In Sicilia un’impresa su sette paga con 120 giorni di ritardo

PALERMO – La stagnazione economica è la prima causa che toglie ossigeno alle aziende. E in mancanza di liquidità, si sa che una delle misure che le aziende adottano di conseguenza è quella di rinviare i pagamenti ai fornitori, spesso con tempistiche anche preoccupanti e con ritardi che vanno oltre i due mesi.
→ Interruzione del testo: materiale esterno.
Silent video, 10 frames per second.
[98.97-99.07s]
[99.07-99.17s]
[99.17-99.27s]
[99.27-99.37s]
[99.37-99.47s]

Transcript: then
A monitorare questo fenomeno ci pensa Cerved, che con il suo Osservatorio sui protesti e i pagamenti delle imprese, ci dà una misura delle condizioni in cui versano le aziende italiane. I dati più recenti di tale Osservatorio, diffusi lo scorso mese, rivelano un miglioramento della situzione. Si riduce, infatti, in tutto il territorio nazionale, il numero dei giorni che un’azienda impiega per effettuare i pagamenti, e di conseguenza si riduce anche il numero dei protesti. Se infatti nel primo trimestre 2015, un’impresa impiegava in media 76,5 giorni, nel primo trimestre 2016 vengono impiegati 1,7 giorni in meno.
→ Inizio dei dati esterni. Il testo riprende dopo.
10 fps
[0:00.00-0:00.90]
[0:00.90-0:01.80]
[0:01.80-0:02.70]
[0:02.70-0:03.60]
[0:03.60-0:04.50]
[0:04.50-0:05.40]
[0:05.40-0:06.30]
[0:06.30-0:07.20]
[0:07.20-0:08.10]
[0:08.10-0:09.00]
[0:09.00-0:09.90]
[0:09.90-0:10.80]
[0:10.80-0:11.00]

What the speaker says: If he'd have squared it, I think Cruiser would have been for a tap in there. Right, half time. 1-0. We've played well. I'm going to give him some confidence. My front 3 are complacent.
In particolare, il Mezzogiorno riesce a colmare il gap rispetto alle imprese delle regioni settentrionali. Se nel primo trimestre del 2015 le aziende meridionali impiegavano 81,2 giorni per i pagamenti, un anno dopo, tale tempistica si riduce a 78,6 giorni. Lo stesso vale per le imprese del Centro, mentre al Nord-est e al Nord-ovest i tempi si accorciano, nel primo caso fino a 70,4 giorni, nel secondo fino a 74,5. Da notare, dunque, che nonostante il sensibile miglioramento, il Mezzogiorno resta comunque l’area più in difficoltà.
La Sicilia, in particolare, non  è certo una realtà virtuosa. Nella nostra Isola, infatti, le imprese pagano mediamente con 29,2 giorni di ritardo rispetto ai tempi programmati, seconda solo al Lazio, dove il ritardo accumulato arriva mediamente fino a 30,1 giorni. Dall’altro lato della classifica il Trentino Alto Adige, dove le imprese pagano con non più di 8,5 giorni di ritardo. In generale, per tutte le regioni del Sud si riscontrano ritardi che vanno oltre i 20 giorni, mentre al Nord si è più puntuali.
Come se non bastasse, la Sicilia è anche la regione che detiene la più ampia percentuale di aziende in grave ritardo nei pagamenti, ovvero di aziende che accumulano oltre 60 giorni di ritardo. Parliamo del 14%, contro il 3,8% del Trentino Alto Adige, il 4% di Lombardia e Veneto, il 4,7% in Emilia Romagna, il 4,9% in Friuli Venezia Giulia. Ancora una volta, è il Mezzogiorno a detenere la maglia nera delle imprese che ritardano nei pagamenti: in Calabria ve ne sono 12,4 su 100, mentre in Sardegna, Campania e Puglia la quota supera il 9%.
Stesso discorso vale per i protesti, che diminuiscono in maniera significativa anche e soprattutto al Sud, sebbene tale area resti comunque quella con la maggiore diffusione del fenomeno. Si parla infatti di 0,8 imprese protestate ogni 100, contro le 0,5 del Centro, le 0,4 del Nord-ovest e le 0,2 del Nord-est. Nello specifico, il calo dei protesti in Sicilia, nel primo trimestre del 2016, è stato sensibile e si è attestato al 25% rispetto allo stesso periodo dell’anno precedente. Flessioni accentuate si sono avute anche in Basilicata (-27%), Toscana (-30,1%) e Piemonte (-31,5%).
I dati, se paragonati con quelli dell’anno precedente e con quelli del 2013, sembrano confortanti. Rispetto al 2015, infatti, i protesti a livello nazionale sono diminuiti del 21%, mentre rispetto al 2013, quando c’è stato il picco delle aziende protestate, la flessione si attesta addirittura al 48%. Nonostante ciò, è forse un po’ presto per parlare di sblocco dell’economia. Ritardi e protesti rimangono comunque un segnale di seria difficoltà per le aziende italiane.